◆ ASSIGNED TASK
Please reproduce exactly, and only, the lines from the one with "[0:03.00-0:04.00]" through the last line of the listing below, both ends included, leaving out the pictures.

◆ MATERIAL SHOWN
::::
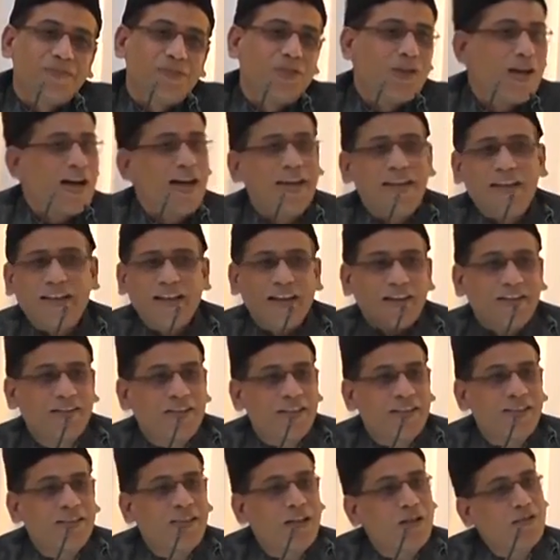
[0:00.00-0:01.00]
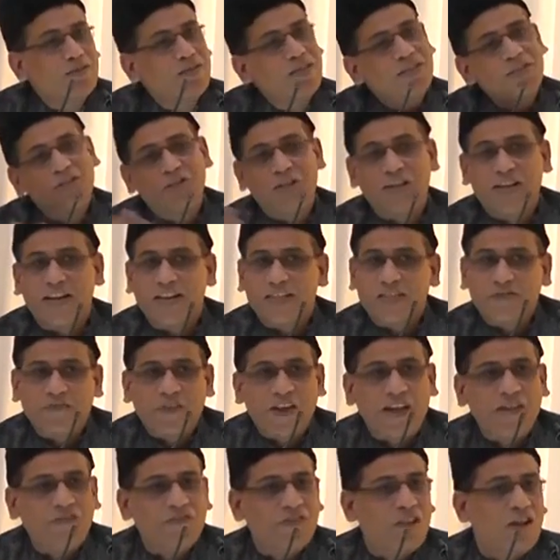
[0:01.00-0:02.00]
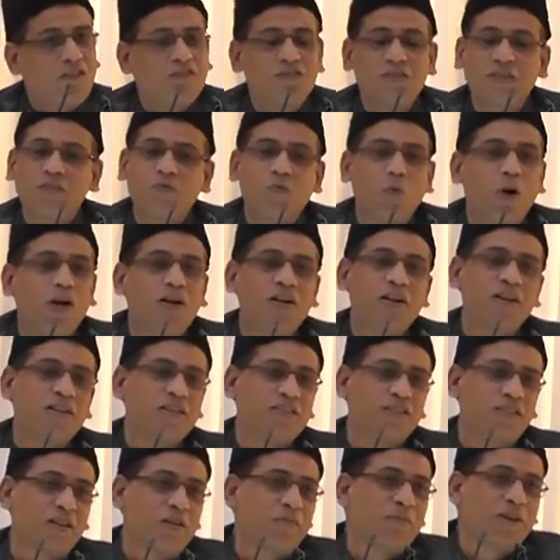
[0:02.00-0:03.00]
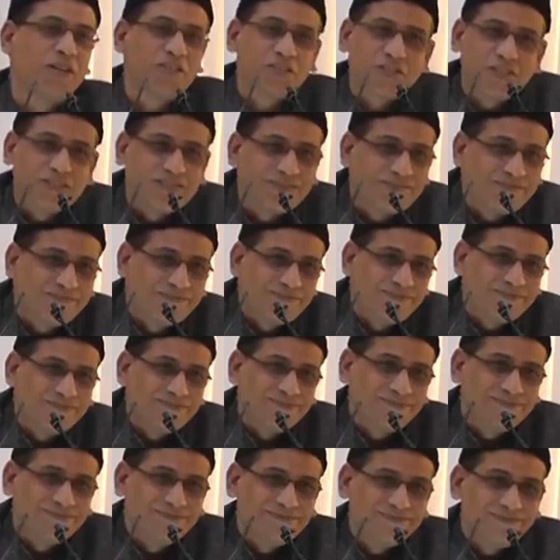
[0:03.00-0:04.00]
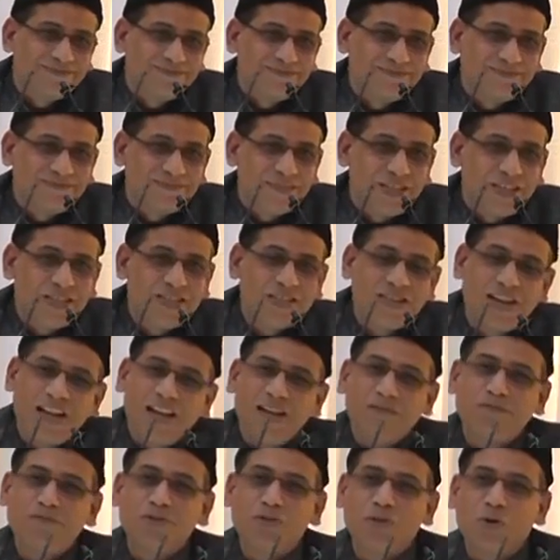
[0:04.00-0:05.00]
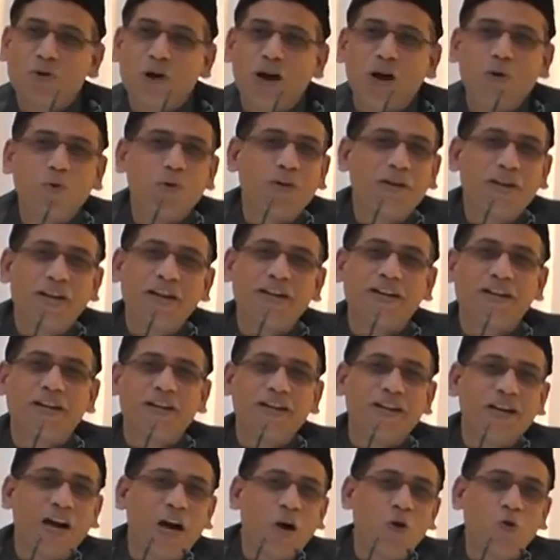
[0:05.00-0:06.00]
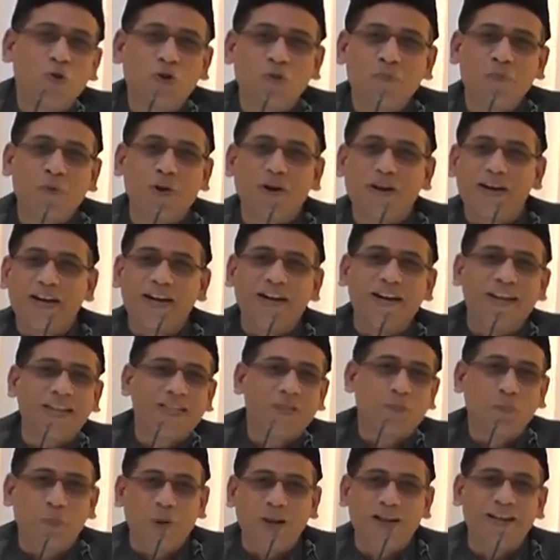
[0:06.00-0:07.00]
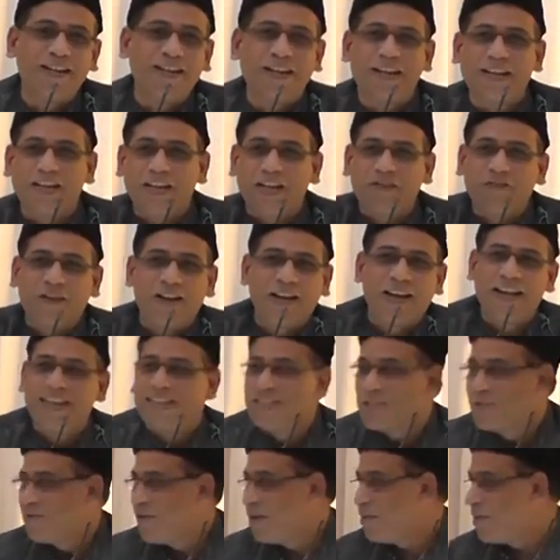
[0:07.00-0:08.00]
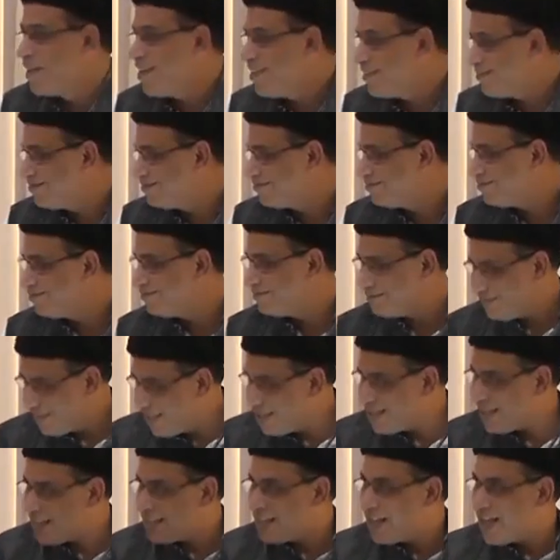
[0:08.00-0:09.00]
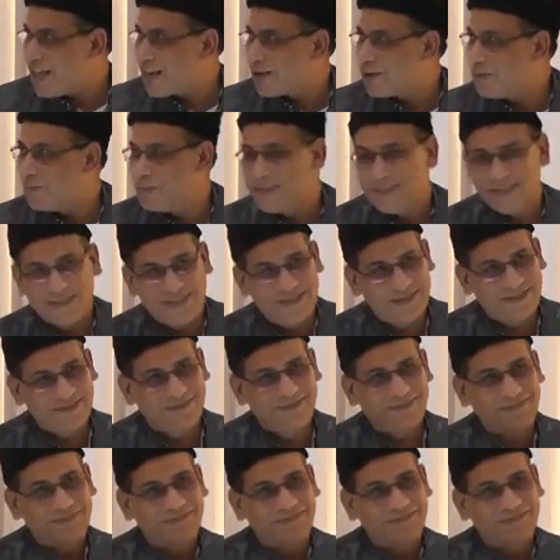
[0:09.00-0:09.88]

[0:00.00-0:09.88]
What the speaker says: So I get 10,000, she gets 5,000. What a discrimination. Islam so outdated, outmoded, exploitative against women. These are the arguments.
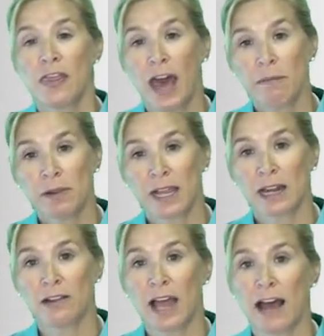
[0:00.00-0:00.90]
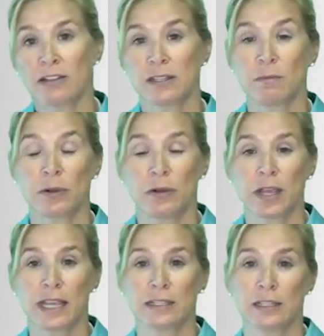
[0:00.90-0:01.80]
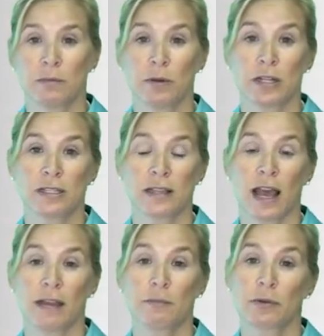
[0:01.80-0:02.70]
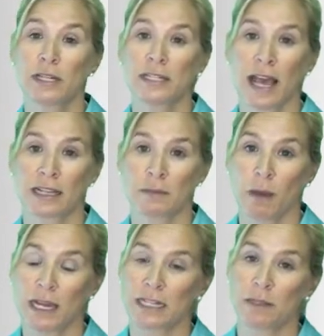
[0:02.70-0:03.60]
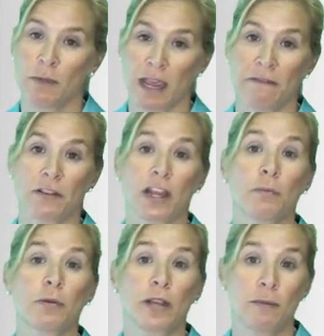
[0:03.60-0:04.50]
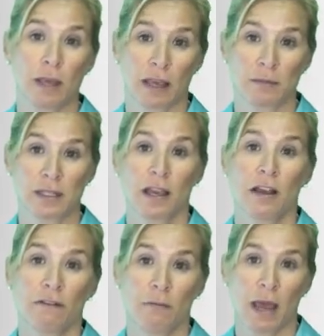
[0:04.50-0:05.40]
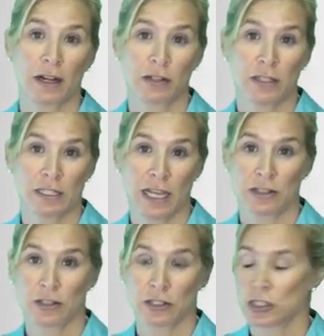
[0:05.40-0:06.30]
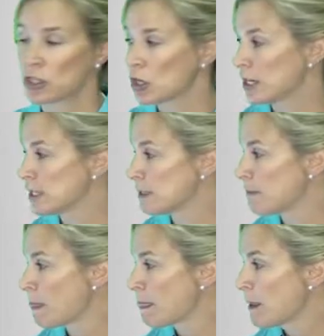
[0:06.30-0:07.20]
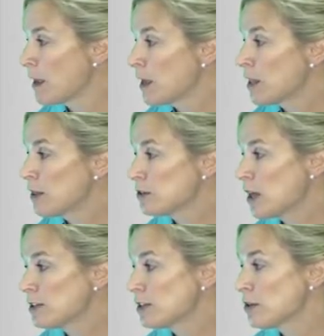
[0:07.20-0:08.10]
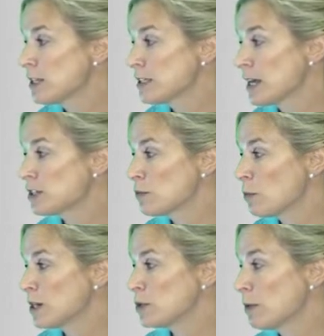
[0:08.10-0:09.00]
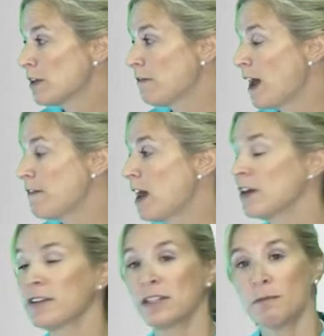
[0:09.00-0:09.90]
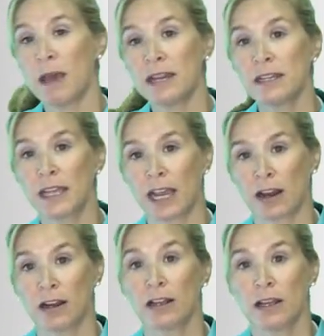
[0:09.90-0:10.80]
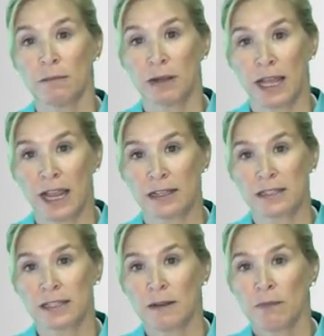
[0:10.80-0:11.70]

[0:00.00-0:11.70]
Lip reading: That plan allows employees to put aside pre-tax money to pay for their premiums for medical and dental insurance. There's also the Section 125 health and dependent care plans.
::::
◆ SOLUTION FOR THIS TASK
[0:03.00-0:04.00]
[0:04.00-0:05.00]
[0:05.00-0:06.00]
[0:06.00-0:07.00]
[0:07.00-0:08.00]
[0:08.00-0:09.00]
[0:09.00-0:09.88]

[0:00.00-0:09.88]
What the speaker says: So I get 10,000, she gets 5,000. What a discrimination. Islam so outdated, outmoded, exploitative against women. These are the arguments.
[0:00.00-0:00.90]
[0:00.90-0:01.80]
[0:01.80-0:02.70]
[0:02.70-0:03.60]
[0:03.60-0:04.50]
[0:04.50-0:05.40]
[0:05.40-0:06.30]
[0:06.30-0:07.20]
[0:07.20-0:08.10]
[0:08.10-0:09.00]
[0:09.00-0:09.90]
[0:09.90-0:10.80]
[0:10.80-0:11.70]

[0:00.00-0:11.70]
Lip reading: That plan allows employees to put aside pre-tax money to pay for their premiums for medical and dental insurance. There's also the Section 125 health and dependent care plans.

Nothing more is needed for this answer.